A 31-year-old American nurse, Adriana Smith, who was declared brain-dead early in her pregnancy, has delivered a baby boy via caesarean section, four months after being placed on life support in compliance with abortion laws in the U.S. state of Georgia.
Smith, who was reportedly around nine weeks pregnant at the time of her medical emergency, was diagnosed as brain-dead following a sudden health crisis.
Despite her condition, doctors maintained her body on mechanical life support at a Georgia hospital to allow the pregnancy to progress.
Smith family’s efforts to withdraw care were denied due to Georgia’s abortion law, which prohibits terminating a pregnancy once cardiac activity is detected, typically around six weeks.
As a result, her body remained biologically functioning under intensive medical supervision for over 100 days.

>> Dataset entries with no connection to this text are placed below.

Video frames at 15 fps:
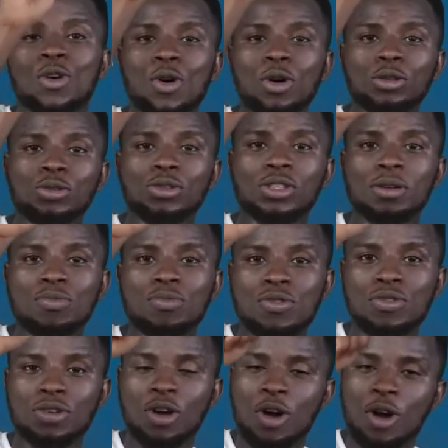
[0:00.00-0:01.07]
Go to the
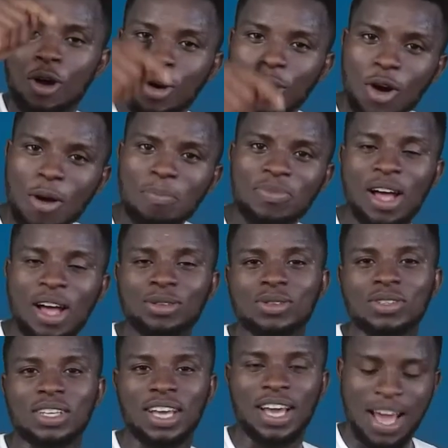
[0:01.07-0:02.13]
moon, come down
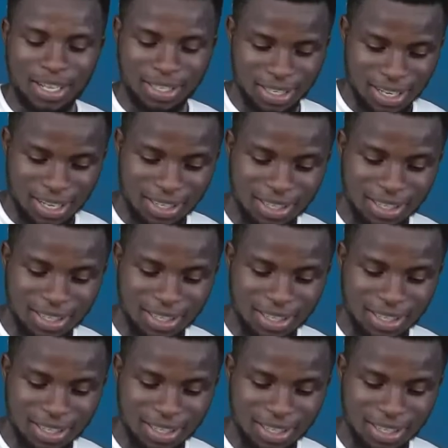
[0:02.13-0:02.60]
to the earth.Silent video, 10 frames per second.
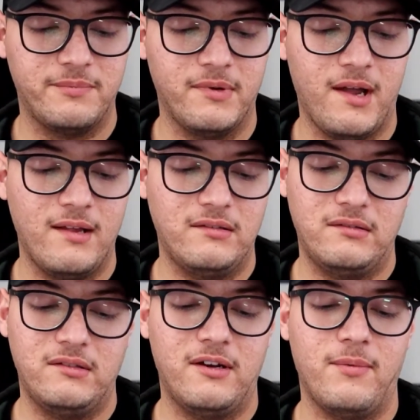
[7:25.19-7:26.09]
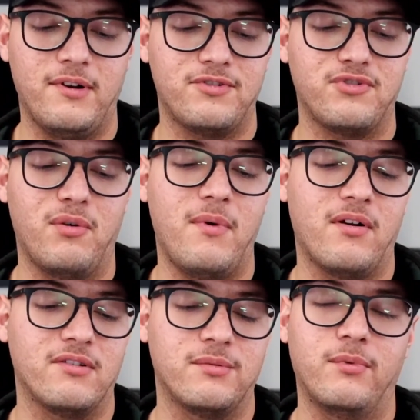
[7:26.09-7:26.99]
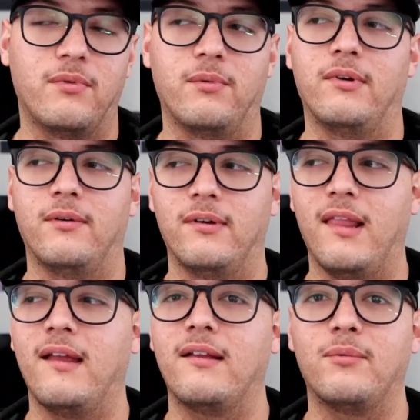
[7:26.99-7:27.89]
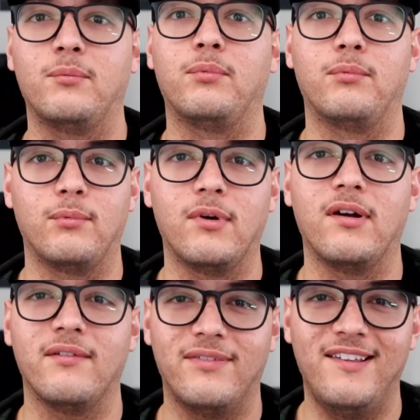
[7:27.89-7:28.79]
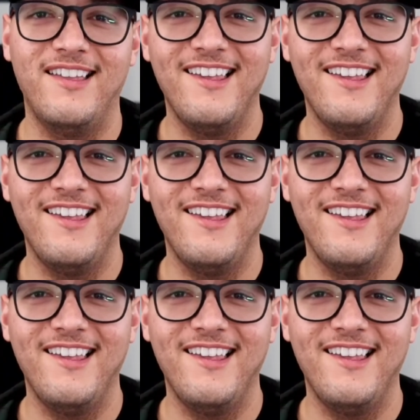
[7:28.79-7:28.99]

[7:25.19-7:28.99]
but I didn't want to show them all because some of them were like rough.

Smith’s mother, April Newkirk, disclosed in an interview with reporters that her daughter’s baby, named Chance, was born prematurely last week at Emory University Hospital through an emergency caesarean section.
According to Newkirk, the baby who weighs 1lb 13oz (08kg), is being kept in the neonatal intensive care unit.
“He’s expected to be OK,” she told the outlet, an affiliate of NBC News. “He’s just fighting. We just want prayers for him.”
Following the delivery, Smith’s family has begun funeral arrangements as the 31-year-old nurse, would be taken off life support on Tuesday.
“It’s hard to process,” she said. “I’m her mother. I shouldn’t be burying my daughter. My daughter should be burying me.”
Under Georgia’s 2019 “heartbeat law,” abortion is banned once a fetal heartbeat is detected — typically around six weeks, except in limited circumstances such as medical emergencies.
Georgia Attorney General Chris Carr has noted that the law does not explicitly require life support for brain-dead pregnant women, describing such cases as legally unclear.
Lawmakers and advocacy groups remain divided, with some anti-abortion leaders defending the hospital’s decision to treat the fetus as a separate patient, citing the need to protect innocent life.
Others, including reproductive rights advocates, argue that personhood laws may unintentionally remove critical medical decision-making from families during traumatic situations, a view shared by Smith’s mother.